Melvin Dickerson Jr., 46, claims he was refused admission to Lee’s Liquor Lounge on Oct. 29, 2011, by a bouncer. After Dickerson sat down on the curb, police officers ordered him to leave the sidewalk. Dickerson said he had a right to be there.
The suit, also brought by the Bennett firm, says officer Sundiata Bronson grabbed Dickerson by the shirt and wrist, started to walk away, then “rammed Dickerson front-first into a large window in front of Lee’s,” which shattered. The broken glass caused “significant lacerations” to Dickerson’s face, wrist and a finger, requiring 22 sutures. Charges against him were dismissed.
In its response, the city says “to gain control” of Dickerson, Bronson “placed” Dickerson “against a window for leverage and admits the window broke.”
“A lot of street officers think they can use excessive, even deadly, force without any real fear of repercussions,” said Albert Goins, an attorney who represents individuals who allege police misconduct.
Retired Sgt.
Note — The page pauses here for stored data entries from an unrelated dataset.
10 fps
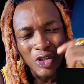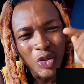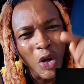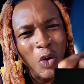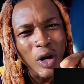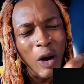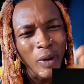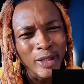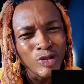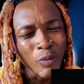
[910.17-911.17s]
You don't know
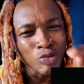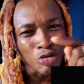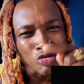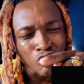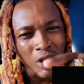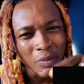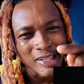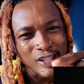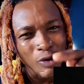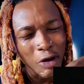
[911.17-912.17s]
that when it comes to
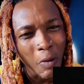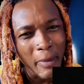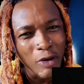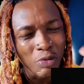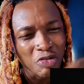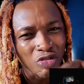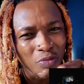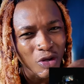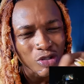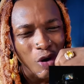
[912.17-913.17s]
streaming, Sierra Leone men will
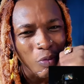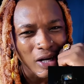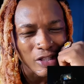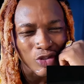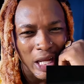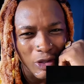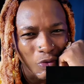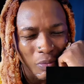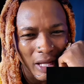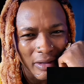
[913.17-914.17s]
stream your song more than Sierra
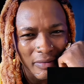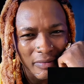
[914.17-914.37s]
Leone women.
Al Berryman, past president of the Minneapolis Police Federation, says department culture does not foster police violence.
“Cops ... go into dangerous situations, into tumultuous situations, and try to make decision for their safety and for the victim,” he said. “You have fights and people get hurt and there are broken bones.
“I do believe cops, like everyone else, make mistakes,” he said. “You’re excited, you’re scared, you’re nervous, and you react, and sometimes you react and wish you could undo it.”
Lacerations, but no charges
Adolphas Baldwin, 26, alleges in a suit that on Nov. 28, 2011, he was walking home with groceries about 7 p.m. with a distant cousin in north Minneapolis when two officers got out of a patrol car and pointed their guns at them. His hands in the air, Baldwin claims, he said words to the effect of, “I guess you all have nothing better to do.”
The officers allegedly struck him in the head and threw him to the ground, the suit alleges. While his cousin was handcuffed, one officer allegedly kicked Baldwin in the back, head and upper body. He was handcuffed, and the two were put in a squad car.
The officers then let the two men leave without issuing a citation, the suit says. Baldwin went home, called 911 and was taken by ambulance to the hospital, where it took two staples to close a scalp laceration.
The officers followed him to the hospital and gave him a citation for obstruction and spitting on the sidewalk. The charges later were dropped.
Segal says that just because a suit is brought “does not mean that there was wrongdoing by an officer.”
The city attorney’s office went to trial in 15 of the 110 resolved suits from 2009 to the present and won favorable verdicts 13 times. In the 59 cases where it made payouts, the city often did not admit it was at fault, figuring that settling would be cheaper than risking an adverse verdict. Lawyers’ fees runs hundreds of dollars an hour. In the David Smith settlement, $1.9 million of the city’s $3 million payout went to the attorneys for Smith’s family.
The Star Tribune has reported the city’s 12 costliest settlements from 2006 to 2012 resulted in no officer discipline. But Segal denies there’s lack of discipline for misconduct. She said she has “full confidence” that Police Chief Janeé Harteau will take “decisive disciplinary action” if misconduct occurs. “Accountability is of critical importance for the department to succeed in its mission and to have the trust of the public,” Segal said.